Recorded information:
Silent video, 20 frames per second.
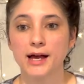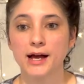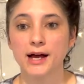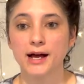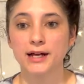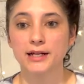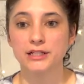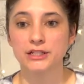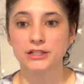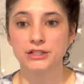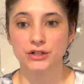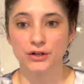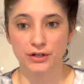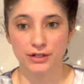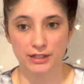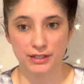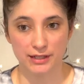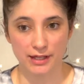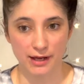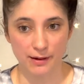I
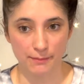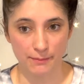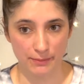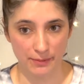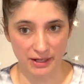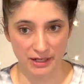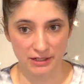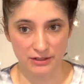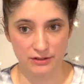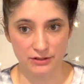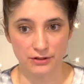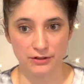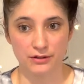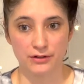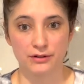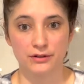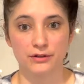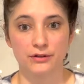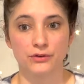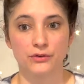started that
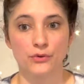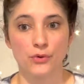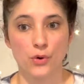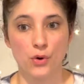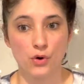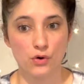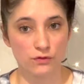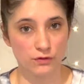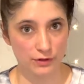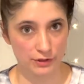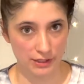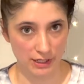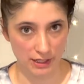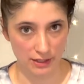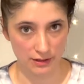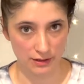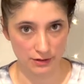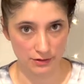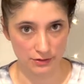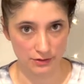binder over
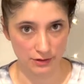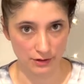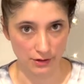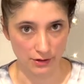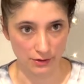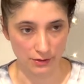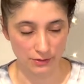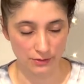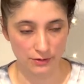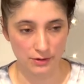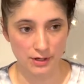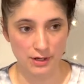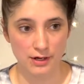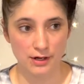10 years ago.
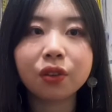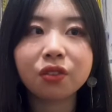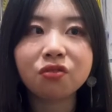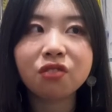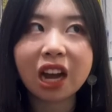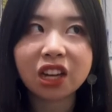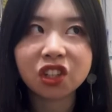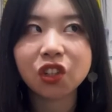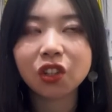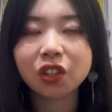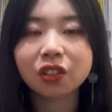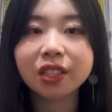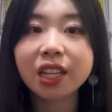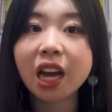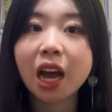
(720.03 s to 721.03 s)
a
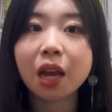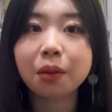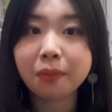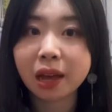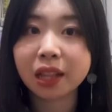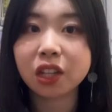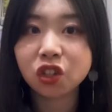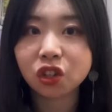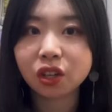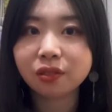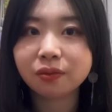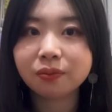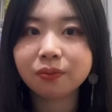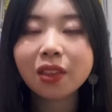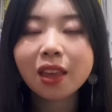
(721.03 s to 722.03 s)
rational time manager.
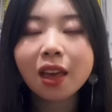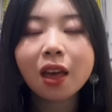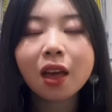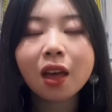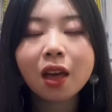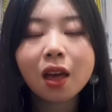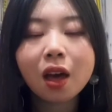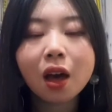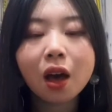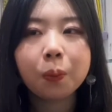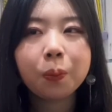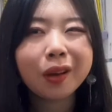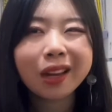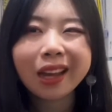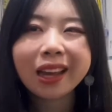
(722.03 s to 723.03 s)

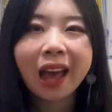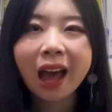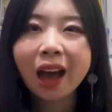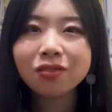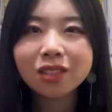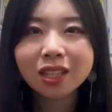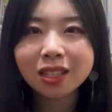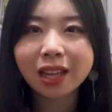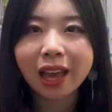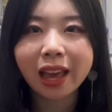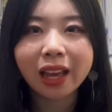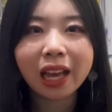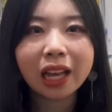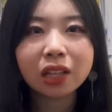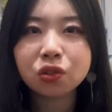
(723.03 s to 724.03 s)
But I have to
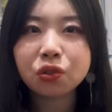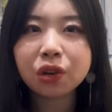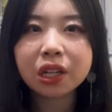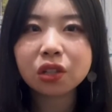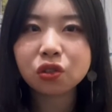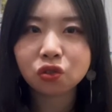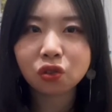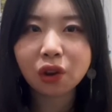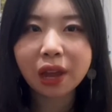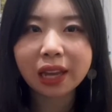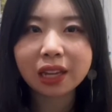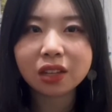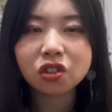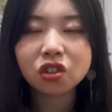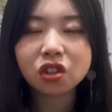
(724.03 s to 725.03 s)
say, it's really
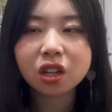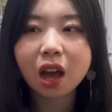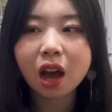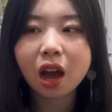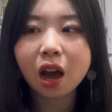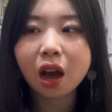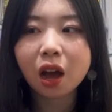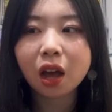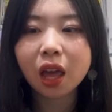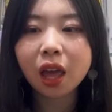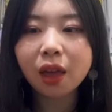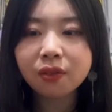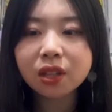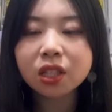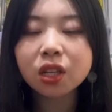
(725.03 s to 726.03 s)
strange.
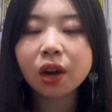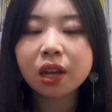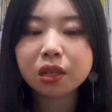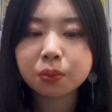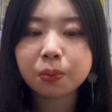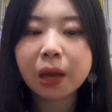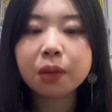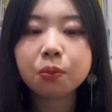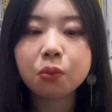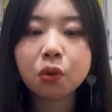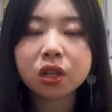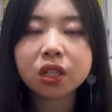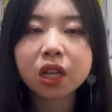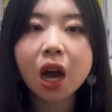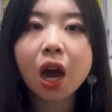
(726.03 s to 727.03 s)
Even though I spent
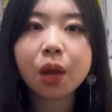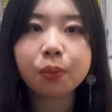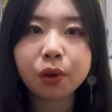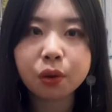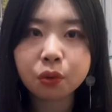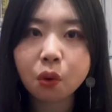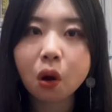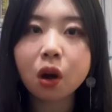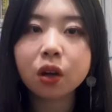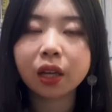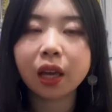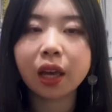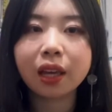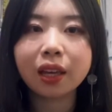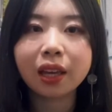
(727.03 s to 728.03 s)
more time in
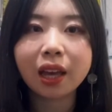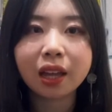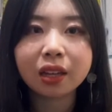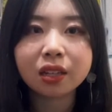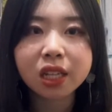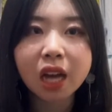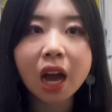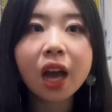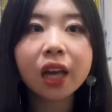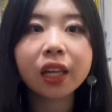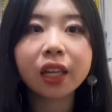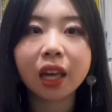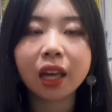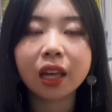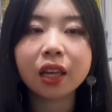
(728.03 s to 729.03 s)
walking and
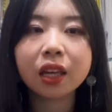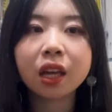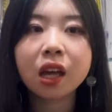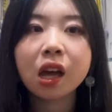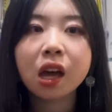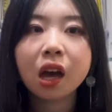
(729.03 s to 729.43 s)
hiking,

Exercise aim:
Copy the listing above verbatim, leaving out pictures.

Your response:
Silent video, 20 frames per second.
I
started that
binder over
10 years ago.
(720.03 s to 721.03 s)
a
(721.03 s to 722.03 s)
rational time manager.
(722.03 s to 723.03 s)

(723.03 s to 724.03 s)
But I have to
(724.03 s to 725.03 s)
say, it's really
(725.03 s to 726.03 s)
strange.
(726.03 s to 727.03 s)
Even though I spent
(727.03 s to 728.03 s)
more time in
(728.03 s to 729.03 s)
walking and
(729.03 s to 729.43 s)
hiking,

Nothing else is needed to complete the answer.